Orhan MİROĞLU-Taraf yazıları
AGENDA-KURD adlı bir Kürt internet sitesi, bu başlık altında son derece önemli ve gerekli bir tartışma başlattı. Yılmaz Çamlıbel, Sıtkı Zilan, Faysal Dağlı ve Abdurrahman Önen gibi değerli Kürt aydınlarından görüş aldı. Kürt aydınlarına, legal-illegal tartışması, silahlı mücadele, lider kültü, ve “ulusal birlik” konusunda altı soru soruldu.
AGENDA-KURD’a verdiğim cevapları bugünden başlayarak paylaşmak istiyorum. Bu aradaDiyarbakır eski Milletvekili Abdurrahman Kurt’un Taraf’ta yer alan söyleşisinde ifade edilen görüşlerin de tartışılması gerekir diye düşünüyorum. O söyleşiye geleceğim, ama okurlarımla bu altı soruya verdiğim cevabı paylaştıktan sonra... İşte ilk iki soru ve cevapları:
– Arkaplan Kürt illegal örgütlerinin Kürt legal siyasetindeki rolü nedir?
Kuşkusuz belirleyici bir rolleri var. Legal alan, mücadelenin tarih sahnesine çıktığı yıllardan başlayarak, hep engelli ve kapalı olduğu için, illegalite faaliyetleri, siyasi hayat içinde her zaman güven duyulan ve itibar edilen bir faaliyet oldu. DDKO’nun 70’li yıllarda kurulmasıyla beraber, durum biraz değişmiş olsa da, 1974 affından sonra tahliye olan Kürt aydınlarının çoğu, yeni illegal örgütler kurdular. TKSP, KİP (DDKD), PKK ve diğerleri. TKSP (Türkiye Kürdistanı Sosyalist Partisi) geleneği ve diğer irili ufaklı Kürt örgütleri bugün “gurupsal” seviyeye inmiş olsa da hâlâ faaliyetlerini sürdürmekte.. PKK’nin ise, onu siyasi olarak olumlayan kitleler nezdinde, adeta dokunulmaz ve kutsallaştırılmış bir konumu var.
PKK, savunduğu siyasi programın silahlı mücadele öncelikli olması nedeniyle faaliyetlerini illegal olarak sürdürüyor. Dünkü TKSP’nin devamı olan PSK’nin yoluna illegalite temelinde devam etmesi için kanaatime göre Türkiye’de herhangi bir sebep kalmadı.
Bu partiyi Türkiye’de ve Avrupa’da destekleyen insanların yasadışı bir faaliyeti söz konusu değil.

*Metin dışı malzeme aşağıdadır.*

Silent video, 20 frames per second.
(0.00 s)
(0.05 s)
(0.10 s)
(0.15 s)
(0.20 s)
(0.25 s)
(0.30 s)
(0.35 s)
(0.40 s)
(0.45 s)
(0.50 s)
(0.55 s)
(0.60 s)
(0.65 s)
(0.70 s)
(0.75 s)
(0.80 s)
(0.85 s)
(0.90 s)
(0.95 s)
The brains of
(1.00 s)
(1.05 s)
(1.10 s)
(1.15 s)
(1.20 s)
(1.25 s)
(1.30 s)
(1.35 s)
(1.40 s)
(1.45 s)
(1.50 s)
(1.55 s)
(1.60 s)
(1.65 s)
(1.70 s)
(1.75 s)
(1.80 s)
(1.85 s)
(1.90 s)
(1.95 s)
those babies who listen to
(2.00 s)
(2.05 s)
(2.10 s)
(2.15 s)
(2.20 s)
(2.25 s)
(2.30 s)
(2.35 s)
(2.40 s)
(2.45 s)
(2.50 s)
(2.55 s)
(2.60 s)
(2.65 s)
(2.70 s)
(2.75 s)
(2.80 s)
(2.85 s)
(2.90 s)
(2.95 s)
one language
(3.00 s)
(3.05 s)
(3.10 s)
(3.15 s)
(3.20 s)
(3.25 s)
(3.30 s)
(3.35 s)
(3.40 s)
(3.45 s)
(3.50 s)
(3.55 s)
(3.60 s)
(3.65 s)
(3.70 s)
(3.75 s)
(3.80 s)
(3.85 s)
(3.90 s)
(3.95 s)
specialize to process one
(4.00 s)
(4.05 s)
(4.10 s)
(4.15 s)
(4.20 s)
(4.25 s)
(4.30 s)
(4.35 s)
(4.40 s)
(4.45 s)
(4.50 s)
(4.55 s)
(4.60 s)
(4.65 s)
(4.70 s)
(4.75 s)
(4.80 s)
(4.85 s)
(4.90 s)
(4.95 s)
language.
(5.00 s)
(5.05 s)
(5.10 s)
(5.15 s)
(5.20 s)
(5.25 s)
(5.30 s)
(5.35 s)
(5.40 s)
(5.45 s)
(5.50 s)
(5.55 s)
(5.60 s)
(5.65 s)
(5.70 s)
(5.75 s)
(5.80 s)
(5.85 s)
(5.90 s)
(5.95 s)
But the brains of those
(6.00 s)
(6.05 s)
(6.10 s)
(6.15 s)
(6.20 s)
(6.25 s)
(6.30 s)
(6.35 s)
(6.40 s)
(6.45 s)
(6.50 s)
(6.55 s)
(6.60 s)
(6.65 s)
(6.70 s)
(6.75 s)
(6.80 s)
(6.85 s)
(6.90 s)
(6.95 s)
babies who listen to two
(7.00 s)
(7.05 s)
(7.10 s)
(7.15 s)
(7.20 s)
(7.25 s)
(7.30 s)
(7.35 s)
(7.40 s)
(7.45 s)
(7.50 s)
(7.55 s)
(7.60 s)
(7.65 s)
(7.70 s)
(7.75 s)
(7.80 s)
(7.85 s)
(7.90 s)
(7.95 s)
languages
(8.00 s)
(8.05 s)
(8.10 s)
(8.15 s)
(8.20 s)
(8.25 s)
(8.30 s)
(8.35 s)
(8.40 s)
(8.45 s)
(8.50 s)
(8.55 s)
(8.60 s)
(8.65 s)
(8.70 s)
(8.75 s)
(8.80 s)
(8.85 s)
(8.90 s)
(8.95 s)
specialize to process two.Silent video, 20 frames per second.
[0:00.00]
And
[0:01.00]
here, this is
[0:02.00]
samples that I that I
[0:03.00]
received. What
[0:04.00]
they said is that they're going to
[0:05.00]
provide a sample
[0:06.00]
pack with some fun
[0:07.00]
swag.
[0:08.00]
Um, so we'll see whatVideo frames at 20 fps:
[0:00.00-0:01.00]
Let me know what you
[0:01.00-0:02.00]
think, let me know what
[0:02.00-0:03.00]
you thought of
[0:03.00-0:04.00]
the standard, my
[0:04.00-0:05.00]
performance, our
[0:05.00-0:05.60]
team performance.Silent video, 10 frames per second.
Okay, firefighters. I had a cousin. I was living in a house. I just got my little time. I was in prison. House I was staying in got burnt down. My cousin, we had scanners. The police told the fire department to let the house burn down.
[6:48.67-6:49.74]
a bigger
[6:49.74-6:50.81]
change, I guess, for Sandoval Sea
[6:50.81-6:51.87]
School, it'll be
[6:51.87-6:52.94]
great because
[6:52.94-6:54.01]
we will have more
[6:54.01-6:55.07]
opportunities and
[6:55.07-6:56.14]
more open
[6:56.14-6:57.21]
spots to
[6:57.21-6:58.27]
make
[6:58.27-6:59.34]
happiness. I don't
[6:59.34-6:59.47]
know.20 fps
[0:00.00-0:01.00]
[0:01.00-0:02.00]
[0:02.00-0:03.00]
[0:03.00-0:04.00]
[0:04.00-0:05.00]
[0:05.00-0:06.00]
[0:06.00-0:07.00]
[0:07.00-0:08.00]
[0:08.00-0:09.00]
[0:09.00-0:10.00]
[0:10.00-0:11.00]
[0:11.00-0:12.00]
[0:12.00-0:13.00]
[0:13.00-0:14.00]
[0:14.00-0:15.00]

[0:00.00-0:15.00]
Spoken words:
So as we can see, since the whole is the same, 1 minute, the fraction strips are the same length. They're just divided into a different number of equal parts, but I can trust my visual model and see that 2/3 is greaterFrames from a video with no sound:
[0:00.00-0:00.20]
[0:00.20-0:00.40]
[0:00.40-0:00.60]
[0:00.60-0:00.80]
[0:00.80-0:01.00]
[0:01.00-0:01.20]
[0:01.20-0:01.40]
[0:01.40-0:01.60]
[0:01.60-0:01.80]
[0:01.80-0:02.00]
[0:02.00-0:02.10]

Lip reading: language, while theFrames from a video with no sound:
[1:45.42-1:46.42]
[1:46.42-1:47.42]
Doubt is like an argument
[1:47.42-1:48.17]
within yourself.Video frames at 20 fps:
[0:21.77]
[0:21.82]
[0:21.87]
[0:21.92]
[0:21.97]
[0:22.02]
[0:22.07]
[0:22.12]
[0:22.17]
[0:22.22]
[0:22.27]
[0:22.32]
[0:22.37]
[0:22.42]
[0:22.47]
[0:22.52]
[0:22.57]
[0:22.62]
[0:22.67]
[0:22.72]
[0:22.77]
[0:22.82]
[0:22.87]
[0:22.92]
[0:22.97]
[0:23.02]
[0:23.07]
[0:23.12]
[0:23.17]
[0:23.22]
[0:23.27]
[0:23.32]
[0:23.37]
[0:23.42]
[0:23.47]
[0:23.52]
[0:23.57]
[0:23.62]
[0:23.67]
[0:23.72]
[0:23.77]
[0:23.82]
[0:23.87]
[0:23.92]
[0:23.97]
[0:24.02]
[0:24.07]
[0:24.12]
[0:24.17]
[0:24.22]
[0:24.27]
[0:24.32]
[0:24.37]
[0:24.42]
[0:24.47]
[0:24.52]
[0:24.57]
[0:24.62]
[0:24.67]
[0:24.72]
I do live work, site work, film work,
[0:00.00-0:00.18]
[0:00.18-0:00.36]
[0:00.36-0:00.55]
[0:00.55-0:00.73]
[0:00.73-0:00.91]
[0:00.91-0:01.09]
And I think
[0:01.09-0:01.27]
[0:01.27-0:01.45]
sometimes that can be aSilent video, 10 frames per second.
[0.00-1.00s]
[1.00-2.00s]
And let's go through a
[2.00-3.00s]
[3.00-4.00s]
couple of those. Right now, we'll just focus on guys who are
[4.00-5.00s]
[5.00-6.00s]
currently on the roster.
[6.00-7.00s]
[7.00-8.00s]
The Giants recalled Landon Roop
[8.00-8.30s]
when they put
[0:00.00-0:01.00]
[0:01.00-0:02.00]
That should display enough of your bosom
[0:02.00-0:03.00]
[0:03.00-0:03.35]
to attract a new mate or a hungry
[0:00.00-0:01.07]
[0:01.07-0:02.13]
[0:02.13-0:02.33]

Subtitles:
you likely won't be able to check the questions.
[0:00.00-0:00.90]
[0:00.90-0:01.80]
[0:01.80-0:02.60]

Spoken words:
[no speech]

Federasyonu savunmak ve bunun için demokratik, meşru alanlarda mücadele vermek, suç sayılmıyor artık. Ama PKK için aynı şeyi söylemek zor. Bir gerilla hareketi olarak sürüyor. Ama yarattığı siyasallaşma, bugün artık silahlı gücünden çok daha önemli. Silahlı mücadele, Kürt toplumuna yirmi yıl öncesine göre, siyasi manada herhangi bir heyecan vermiyor; halkı, artık Diyarbakır belediye başkanlığının kazanılması, bu şehirden ve başka şehirlerden parlamentoya giden milletvekili sayısı heyecanlandırıyor. Güney Kürdistan başta olmak üzere Kürtlerarası ilişkiler, temaslar, Suriye’nin geleceği heyecanlandırıyor. Halk geçmişin hatırına illegaliteye “hürmet” ediyor, ama aslına bakarsanız karanlıkta fısıldaşanlar misali, halk içten içe, olup biteni de sorguluyor. İllegalitenin ve buna karar veren birkaç kişinin, Kürt toplumunu siyasi manada yönetmeye yetersiz kaldığını, birçok vahim hataya illegalitenin dokunulmazlığı adına suskun kalındığını biliyor ve görüyor. Kürt hareketinin dağlardan yönetilemeyeceğini 2000’li yıllarda Radikal 2’ye yazdığımda, epey eleştiriye uğramıştım. Çünkü hem DEHAP’ta Genel Başkan Yrd. olmak, hem de, adı “Silahları Gömmek” olan makaleler yazmak, silahlı mücadelenin ve illegalitenin miadını doldurduğunu yazmak, itiraf etmek gerekirse birbiriyle uyumlu görünmüyordu. Kürtlerin siyasal alandaki başarısı, siyasallaşmanın öne çıkması; ama bu siyasallaşmanın kendi “özerk” siyasi aktörlerinden yoksun olması, siyasi rollerin çoğu kez birbirine karışması, sivil bir aktörün; mesela Karayılan’ın dahi söylerken bin kez düşüneceği şeyi rahatlıkla söyleyivermesi, legaliteyi her geçen gün biraz daha zorluyor. Dahası, legal ve illegal mücadele alanlarında alışılagelmiş bir hukuksuzluğun artık süremeyeceğini gösteriyor. İllegalitenin her türlü istihbarat faaliyetlerine açık olması, devletin, çoğu kez normal bir istihbarat faaliyetinin dışına çıkarak, hareketi yönetme ve kontrol altına alma gücüne ulaşması ise bir başka sorun. KCK operasyonlarında MİT’in faaliyetlerinin vardığı aşama gerçekten de çok vahim. Türk medyası konuyu, “KCK içindeki PKK” diye tarif etti ki, buna katılır katılmazsınız, ama bir gerçeği ortaya koyduğunu da kabul etmek zorundasınız.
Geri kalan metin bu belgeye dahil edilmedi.